All retention processes support --dry-run mode for auditability and can be run on-demand.
5. Right to Erasure
Under PIPEDA, individuals have the right to request deletion of their personal information. We support this through an automated, audit-logged deletion process.
What Gets Deleted
When a business client requests full data deletion (offboarding), our process removes:
- All voice call records associated with the business
- All Twilio recordings (audio files)
- All appointments, staff records, business hours, holidays, and service listings
- All cached data in Redis
- The client record itself
Audit Trail
Every deletion action is logged with timestamps, record counts, and operator identity. The audit log is retained separately for compliance verification.
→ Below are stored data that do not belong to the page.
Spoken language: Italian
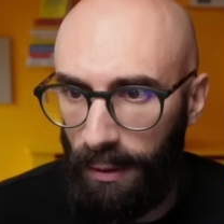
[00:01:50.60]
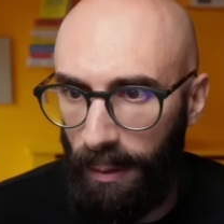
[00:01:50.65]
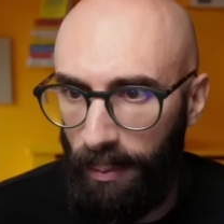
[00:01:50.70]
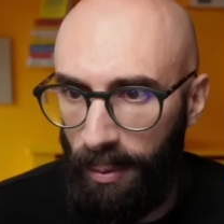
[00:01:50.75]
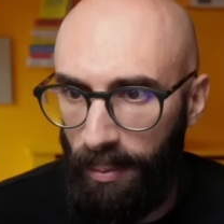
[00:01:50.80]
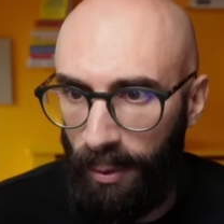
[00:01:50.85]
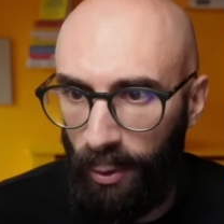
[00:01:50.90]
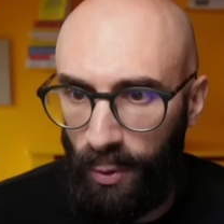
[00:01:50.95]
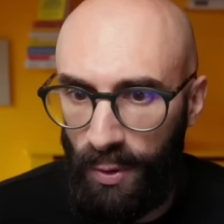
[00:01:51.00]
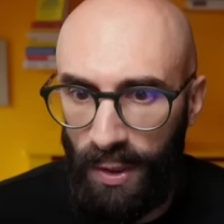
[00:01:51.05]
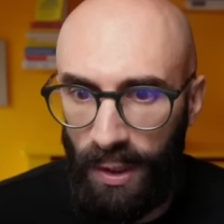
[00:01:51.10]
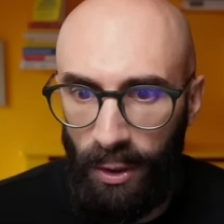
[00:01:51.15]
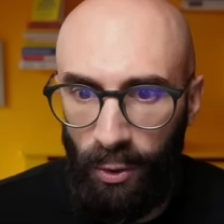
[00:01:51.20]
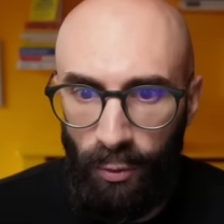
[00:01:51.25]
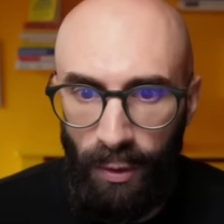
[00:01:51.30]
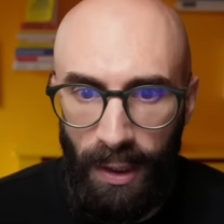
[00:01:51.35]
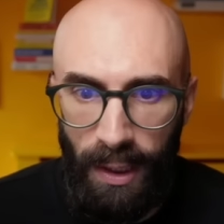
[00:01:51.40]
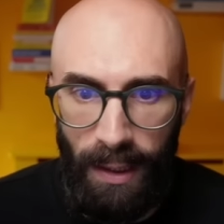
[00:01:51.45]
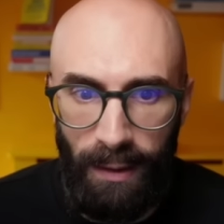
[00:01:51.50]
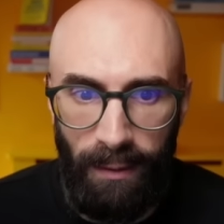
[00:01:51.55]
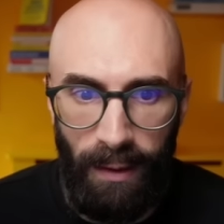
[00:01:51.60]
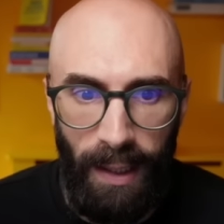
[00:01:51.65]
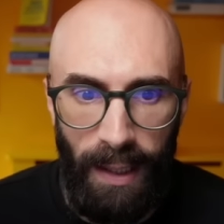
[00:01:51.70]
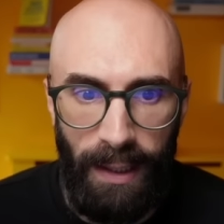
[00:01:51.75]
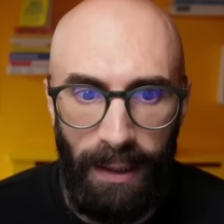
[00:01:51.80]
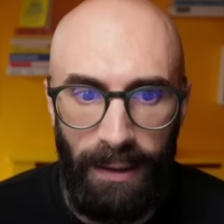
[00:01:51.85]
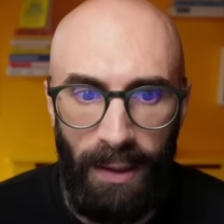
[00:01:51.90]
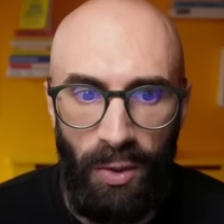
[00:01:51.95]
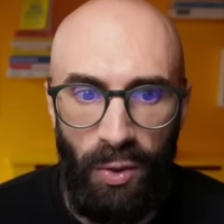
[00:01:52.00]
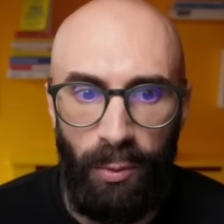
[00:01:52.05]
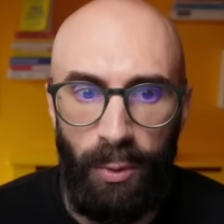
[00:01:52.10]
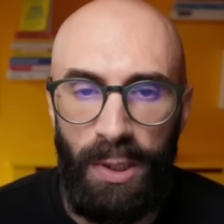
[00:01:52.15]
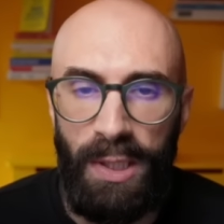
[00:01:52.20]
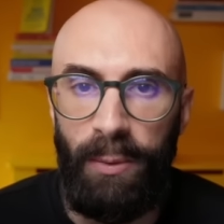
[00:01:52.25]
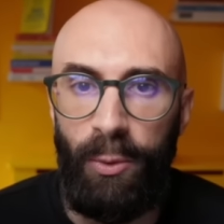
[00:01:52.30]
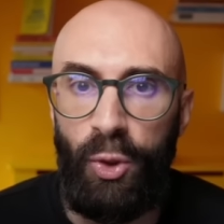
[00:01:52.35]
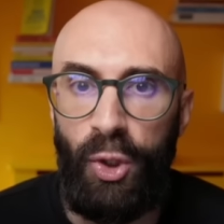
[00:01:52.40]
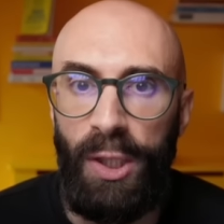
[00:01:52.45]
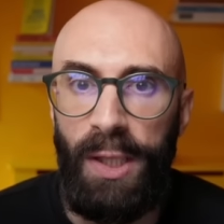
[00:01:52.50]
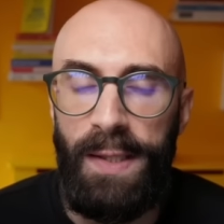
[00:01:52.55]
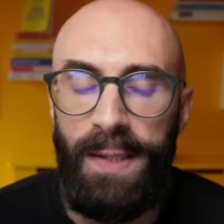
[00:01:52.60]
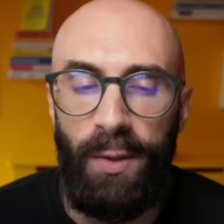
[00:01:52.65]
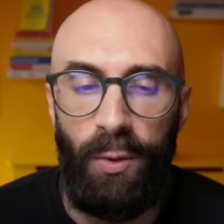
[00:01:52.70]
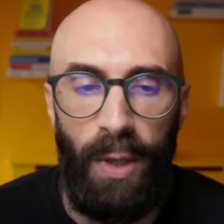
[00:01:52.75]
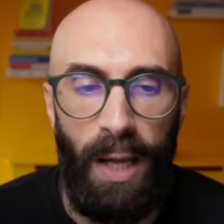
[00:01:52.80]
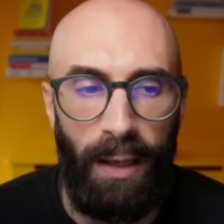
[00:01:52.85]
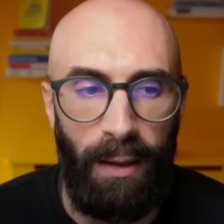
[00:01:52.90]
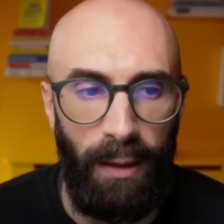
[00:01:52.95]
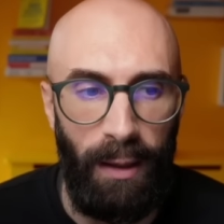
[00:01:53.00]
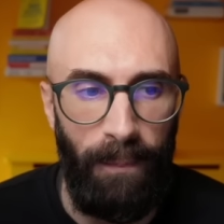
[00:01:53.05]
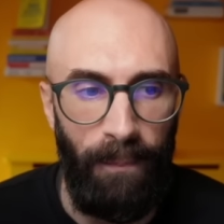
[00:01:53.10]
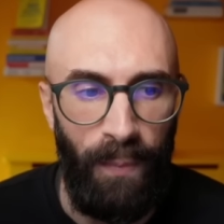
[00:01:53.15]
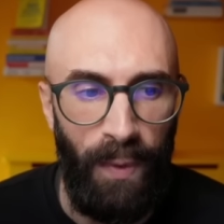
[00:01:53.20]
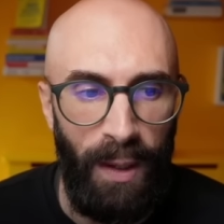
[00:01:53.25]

La prima cosa che noterete è che adesso possiamo selezionarle.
Individual Caller Requests
If an individual caller (not a business client) requests deletion of their data, email privacy@ihospitality.ca. We will locate and delete all records associated with your phone number within 30 days.
6. Sub-Processors
These third-party services process data as part of our service delivery:
| Provider | Purpose | Data Shared | Certifications |
|---|---|---|---|
| Twilio | Call routing, telephony, SMS | Phone numbers, call audio, SMS content | SOC 2 Type II, ISO 27001, Canadian PoPs |
| Anthropic | AI conversation processing | Call transcript (real-time, streamed) | Zero-retention API policy, SOC 2 Type II |
| Airtable | Business data storage | Call records, appointments, client profiles | SOC 2 Type II, AES-256 at rest |
| Redis (self-hosted) | Temporary call state caching | Call metadata (auto-expires) | Self-hosted on Canadian server, in-memory only |
7. Per-Tenant Isolation
Each business client's data is logically separated:
- Every business is assigned a unique tenant ID
- All queries are scoped to the tenant — one business cannot access another's data
- API tokens are scoped and credentials are not shared between tenants
- Portal access is authenticated per-tenant with JWT tokens scoped to each client
- Redis cache keys are namespaced by tenant ID with automatic expiry
8. Access Controls
- API tokens — scoped to minimum required permissions
- File permissions — secrets stored with
chmod 600(owner-only access) - No shared credentials — each service uses its own authentication
- Portal authentication — bcrypt-hashed passwords, JWT with 48-hour expiry
- Environment isolation — secrets are loaded from protected environment files, never committed to code
9. Backups
We maintain automated backups to protect against data loss:
| What | Frequency | Retention | Integrity |
|---|---|---|---|
| Application database (SQLite) | Daily | 30 days rolling | Integrity check on every backup |
| Business data (Airtable) | Weekly | 6 months | Full table export with pagination |
Backups are stored locally on our Canadian server infrastructure.